◆ WHAT TO PRODUCE:
Omit all pictures, then retype exactly the lines from the one that contains "(8.00 s to 9.00 s)" through the end of the listing.

◆ INFORMATION SHOWN:
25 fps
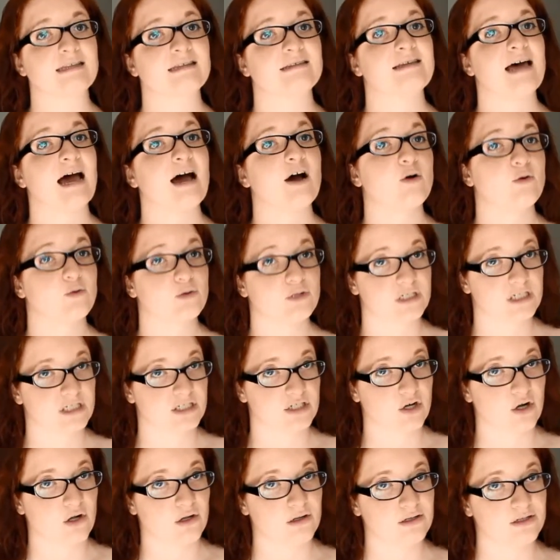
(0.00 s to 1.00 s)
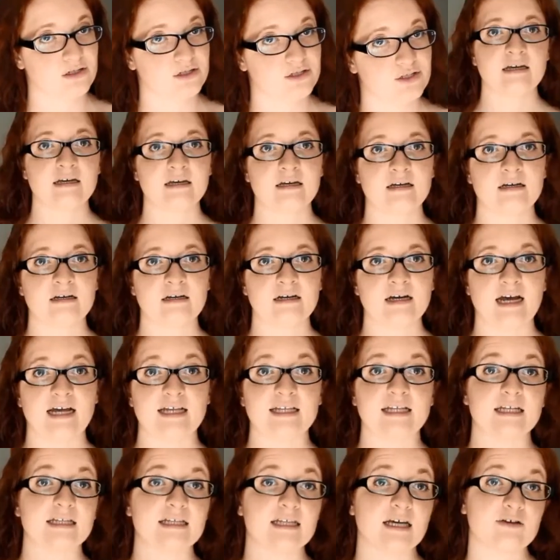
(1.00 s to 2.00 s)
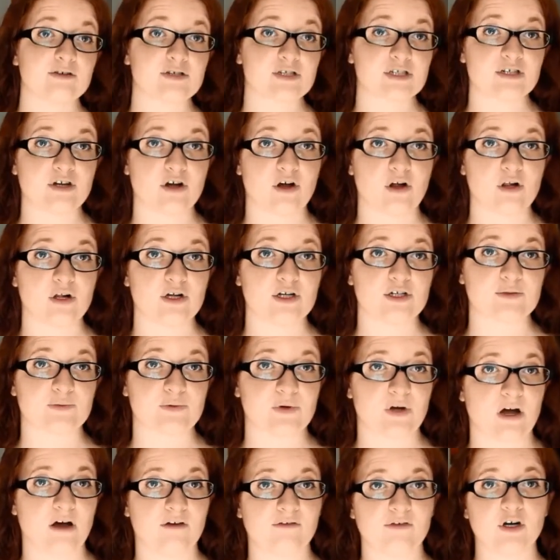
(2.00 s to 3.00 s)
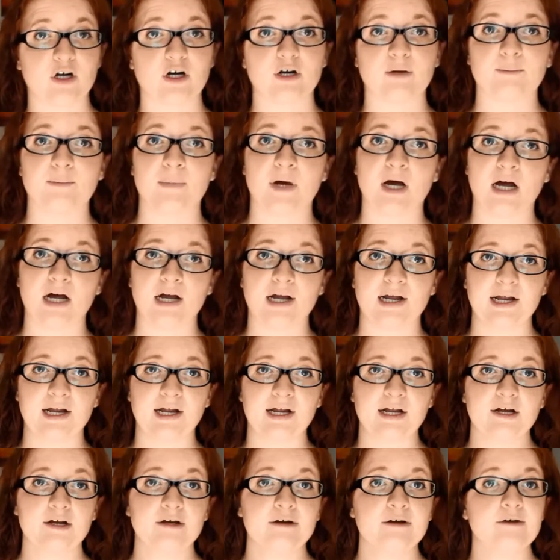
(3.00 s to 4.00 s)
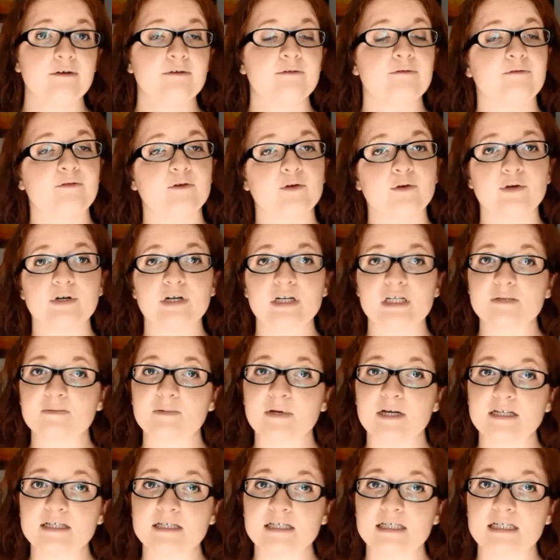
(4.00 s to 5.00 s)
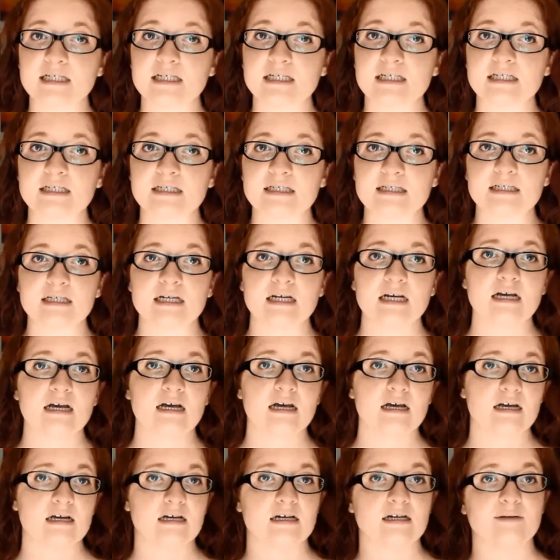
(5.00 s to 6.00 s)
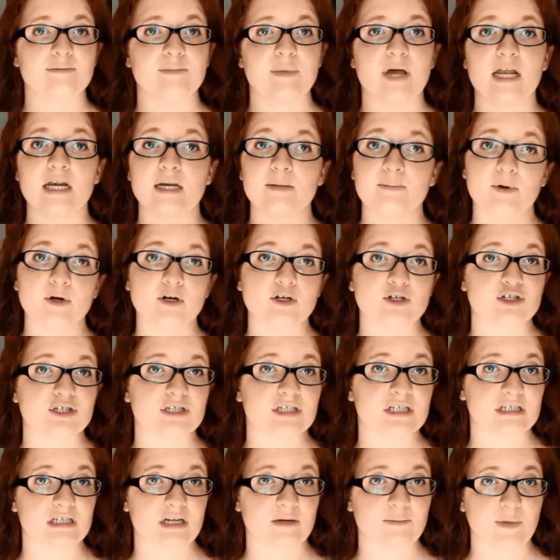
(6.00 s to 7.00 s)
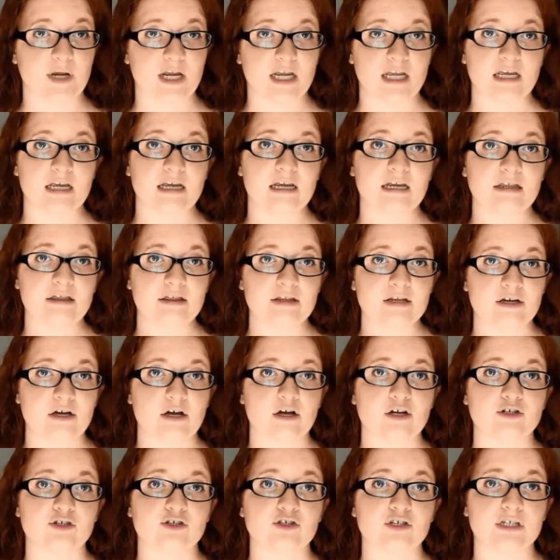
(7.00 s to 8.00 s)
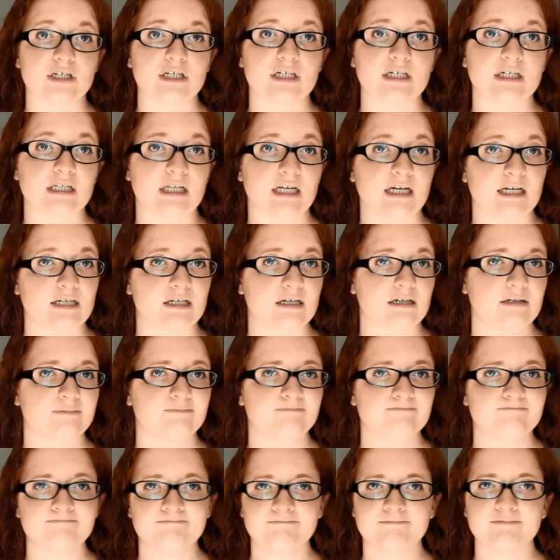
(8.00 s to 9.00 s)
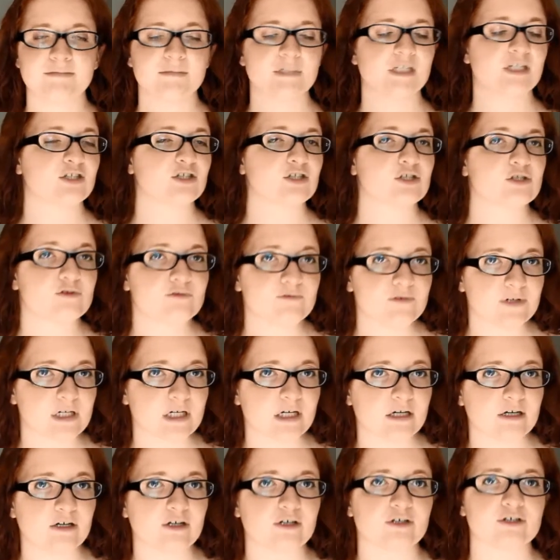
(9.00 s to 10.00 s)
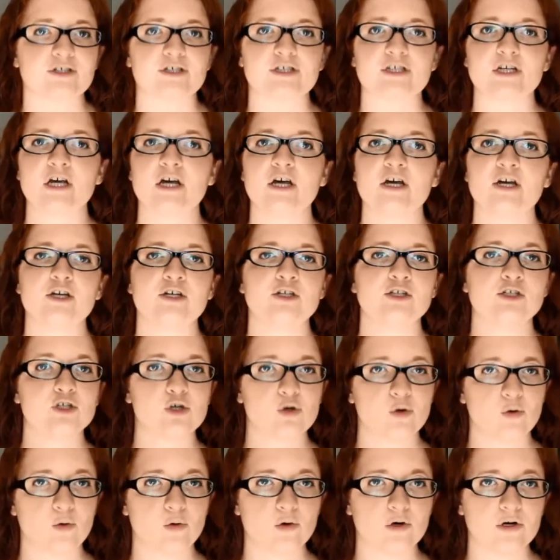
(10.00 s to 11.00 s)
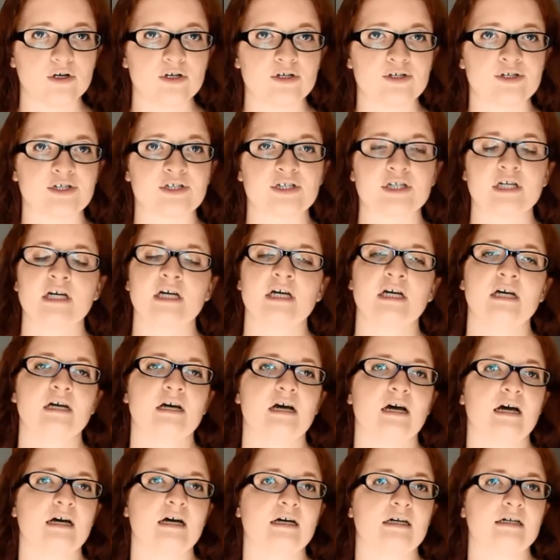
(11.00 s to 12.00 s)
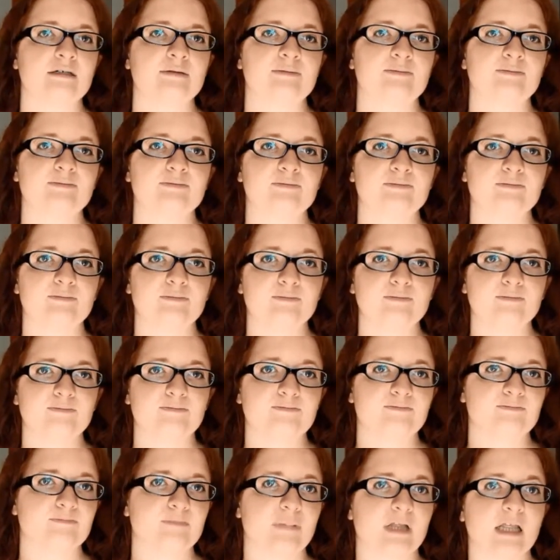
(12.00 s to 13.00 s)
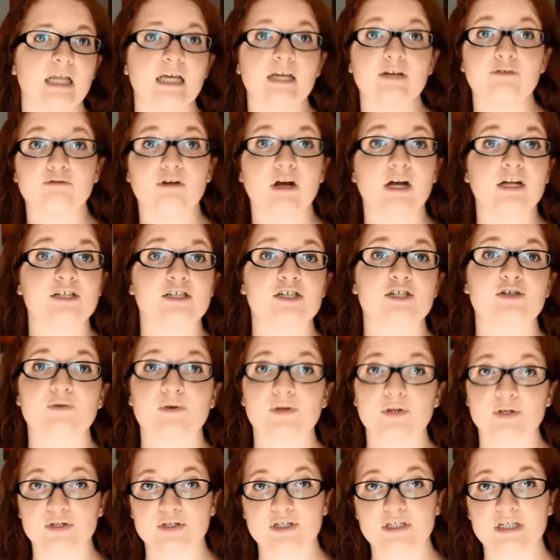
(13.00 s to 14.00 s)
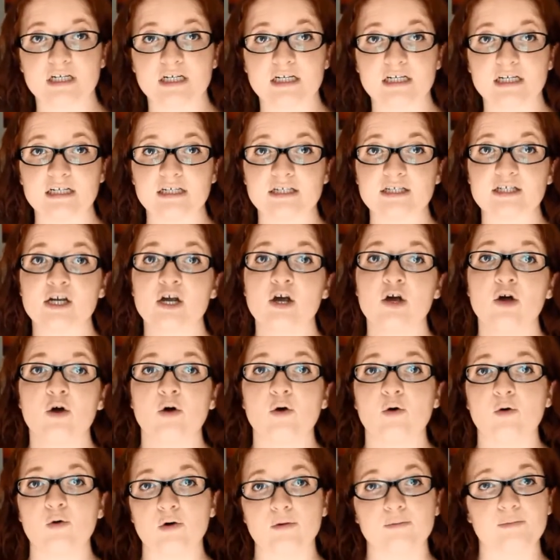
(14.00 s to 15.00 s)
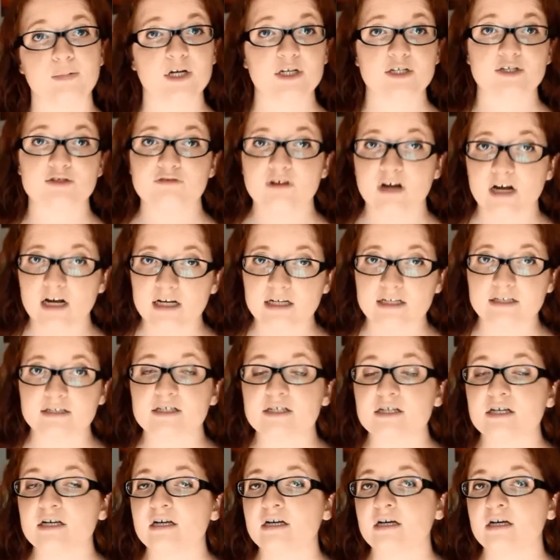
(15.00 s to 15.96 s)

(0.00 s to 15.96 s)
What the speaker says: $1,000. And that $1,000 will cover my food expenses, any purchases I make in the country, like souvenirs, tours, plane rides to other cities, or bus rides,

◆ ANSWER SPACE:
(8.00 s to 9.00 s)
(9.00 s to 10.00 s)
(10.00 s to 11.00 s)
(11.00 s to 12.00 s)
(12.00 s to 13.00 s)
(13.00 s to 14.00 s)
(14.00 s to 15.00 s)
(15.00 s to 15.96 s)

(0.00 s to 15.96 s)
What the speaker says: $1,000. And that $1,000 will cover my food expenses, any purchases I make in the country, like souvenirs, tours, plane rides to other cities, or bus rides,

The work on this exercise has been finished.